** Opening GIVEN DATA block **

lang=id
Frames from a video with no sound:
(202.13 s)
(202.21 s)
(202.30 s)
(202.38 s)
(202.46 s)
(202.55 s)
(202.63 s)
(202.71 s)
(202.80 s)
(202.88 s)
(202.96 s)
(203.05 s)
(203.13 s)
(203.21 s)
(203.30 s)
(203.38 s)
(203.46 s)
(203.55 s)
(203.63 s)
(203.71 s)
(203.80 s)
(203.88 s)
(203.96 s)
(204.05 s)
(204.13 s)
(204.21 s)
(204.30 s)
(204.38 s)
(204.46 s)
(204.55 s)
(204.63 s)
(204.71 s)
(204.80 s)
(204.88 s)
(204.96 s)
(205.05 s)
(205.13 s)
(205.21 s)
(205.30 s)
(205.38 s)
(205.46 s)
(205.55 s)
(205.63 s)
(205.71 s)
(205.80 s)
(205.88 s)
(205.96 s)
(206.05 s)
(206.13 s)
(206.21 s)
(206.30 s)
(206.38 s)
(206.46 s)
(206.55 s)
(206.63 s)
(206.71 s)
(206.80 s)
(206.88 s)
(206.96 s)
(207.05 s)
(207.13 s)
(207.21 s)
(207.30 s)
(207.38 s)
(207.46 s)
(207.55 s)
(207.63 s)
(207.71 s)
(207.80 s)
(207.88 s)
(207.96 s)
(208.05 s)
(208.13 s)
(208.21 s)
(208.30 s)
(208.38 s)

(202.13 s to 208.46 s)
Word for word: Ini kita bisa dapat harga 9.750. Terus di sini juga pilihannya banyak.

** Closing GIVEN DATA block **
** Opening GIVEN DATA block **

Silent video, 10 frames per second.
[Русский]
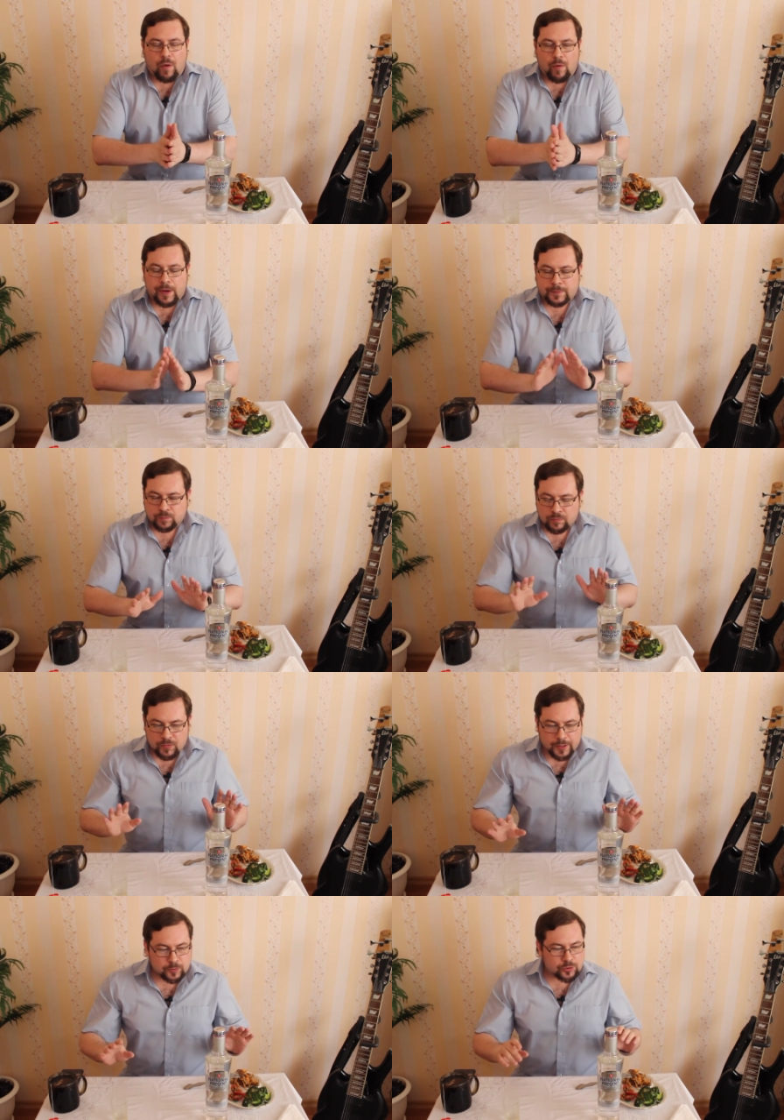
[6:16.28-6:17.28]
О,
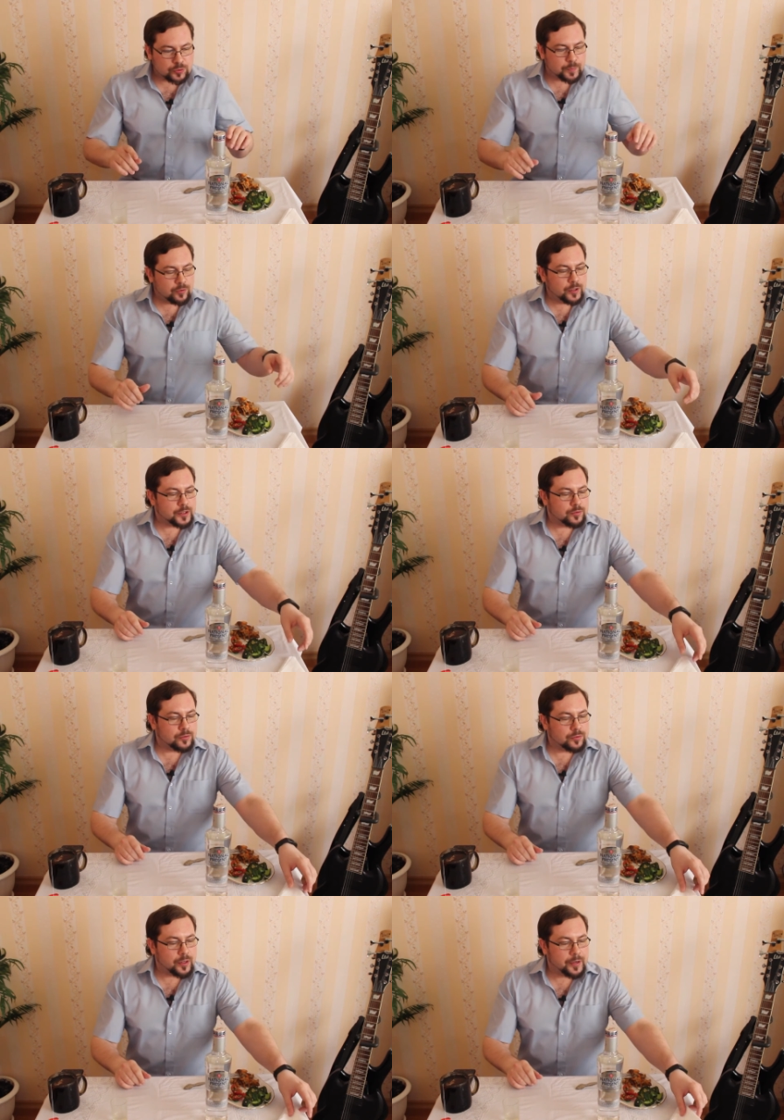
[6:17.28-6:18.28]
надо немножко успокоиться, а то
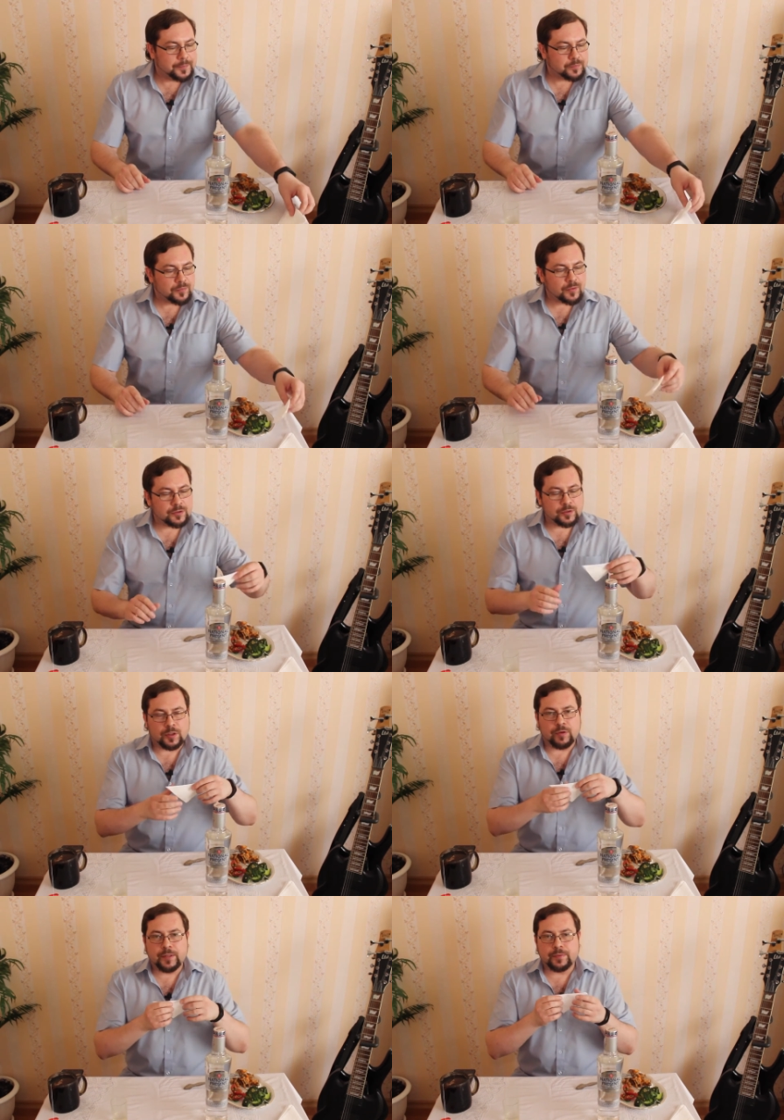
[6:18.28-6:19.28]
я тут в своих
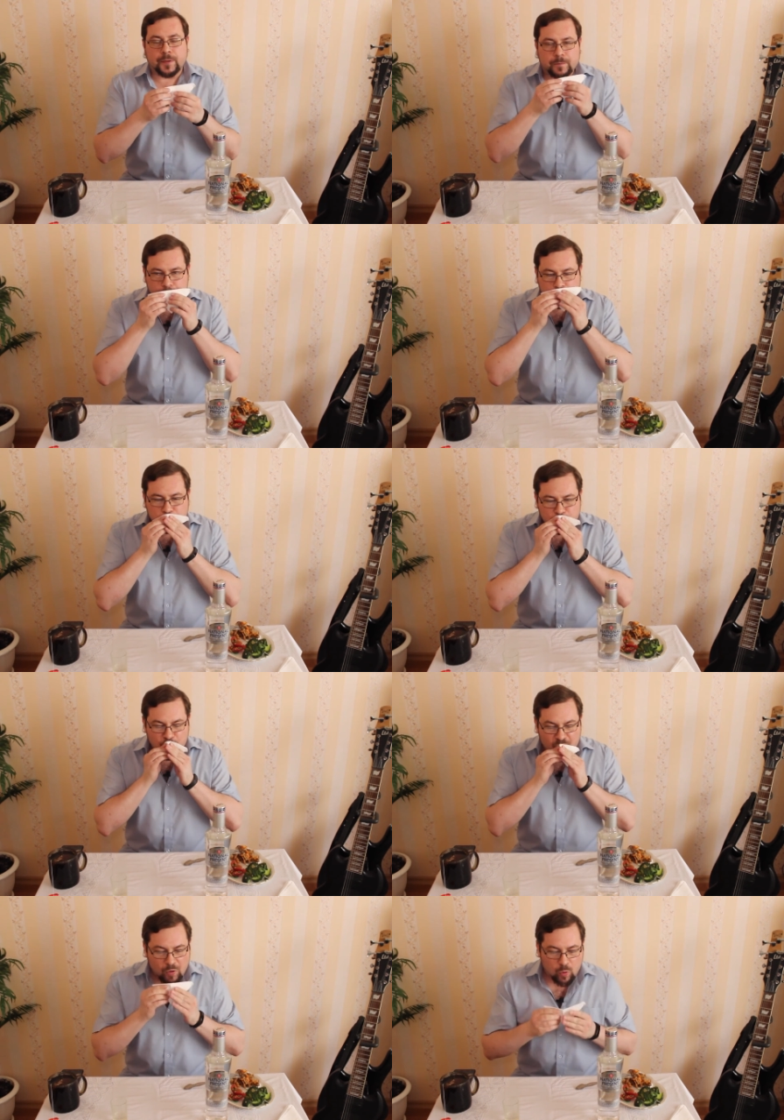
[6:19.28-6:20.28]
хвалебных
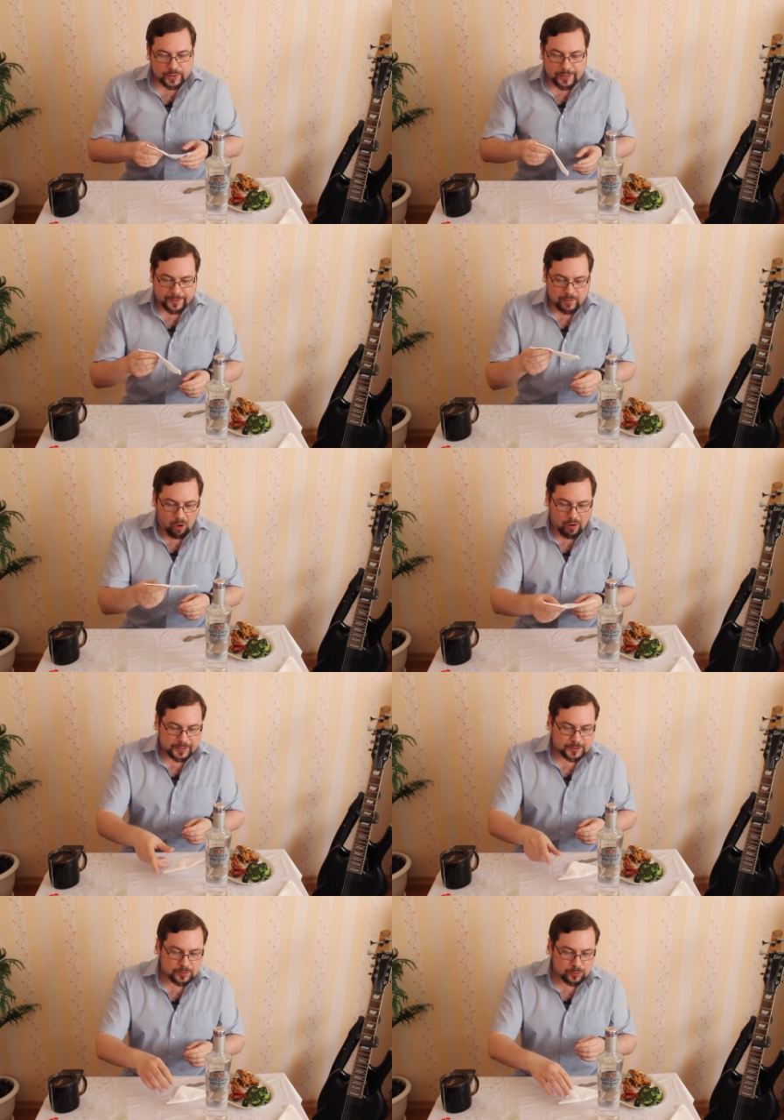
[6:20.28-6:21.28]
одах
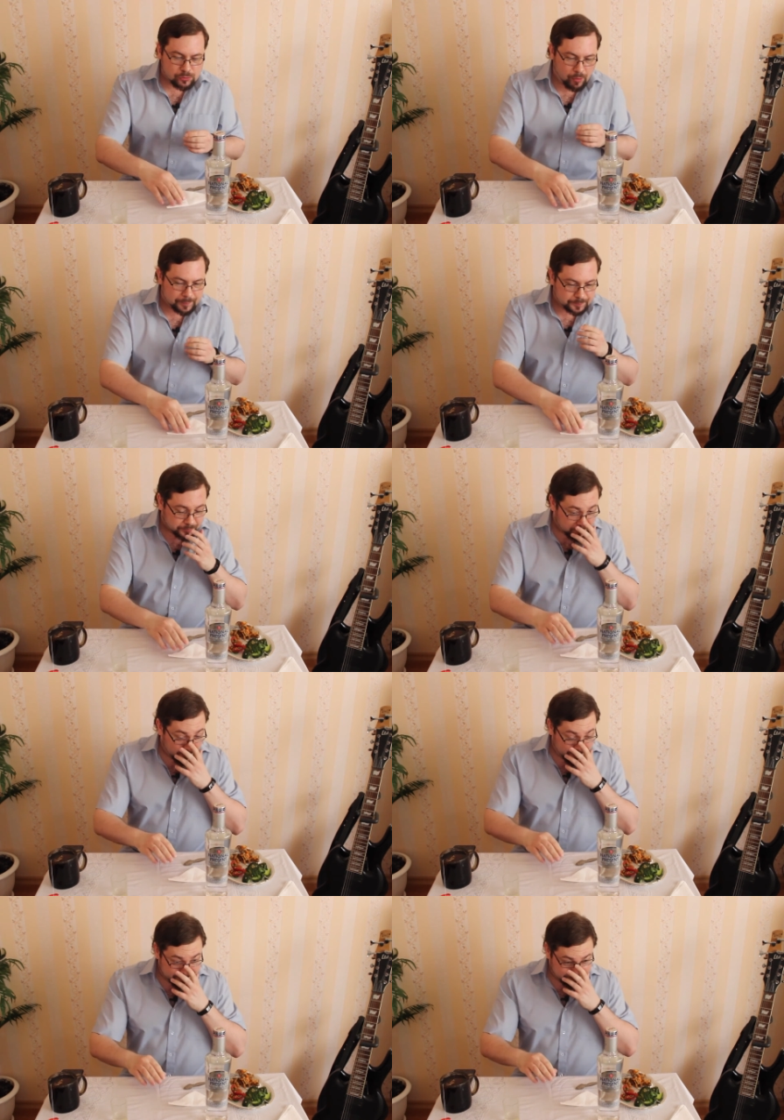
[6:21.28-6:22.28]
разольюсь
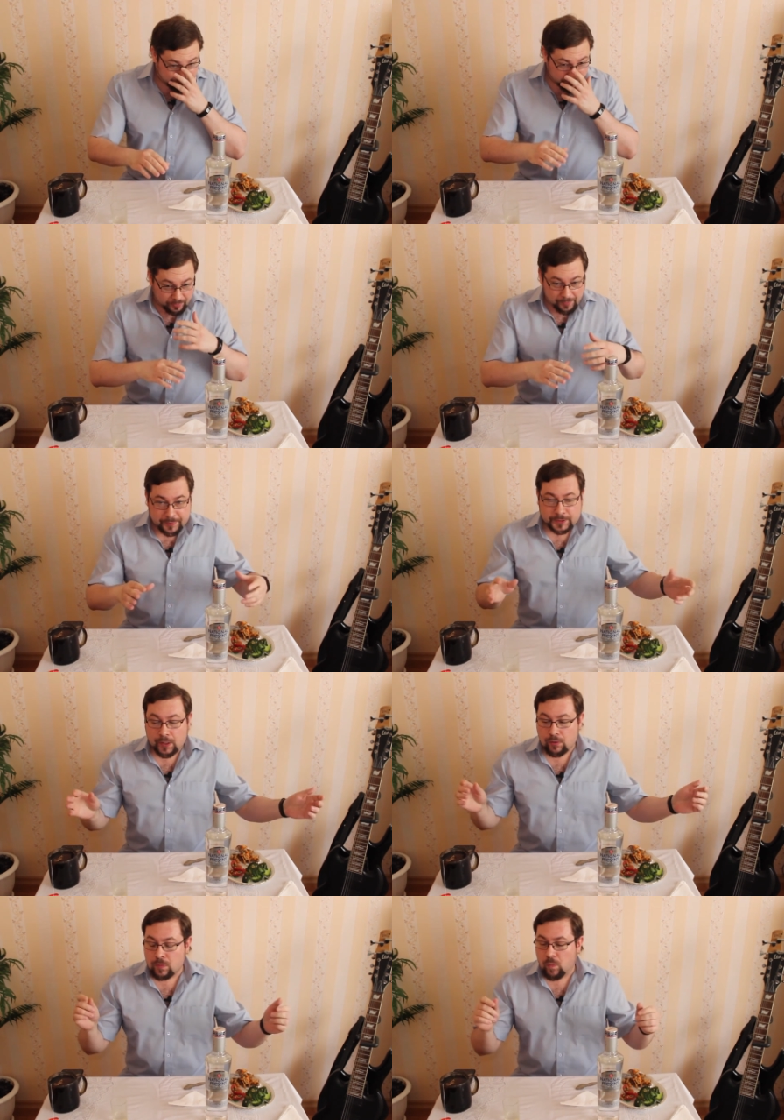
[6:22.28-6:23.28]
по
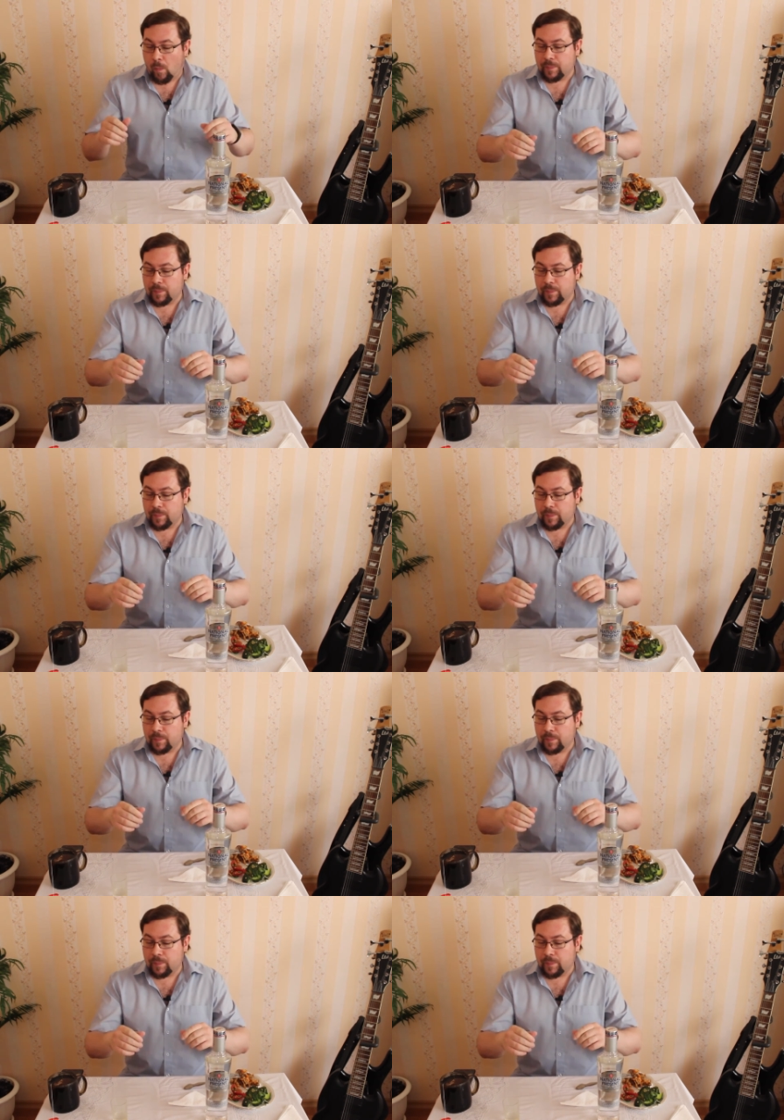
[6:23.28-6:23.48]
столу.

** Closing GIVEN DATA block **

> _TO DO_
The answer must be every line from the records above that contains the word "video", copied out.

> _OUTPUT OF THE TASK_
Frames from a video with no sound:
Silent video, 10 frames per second.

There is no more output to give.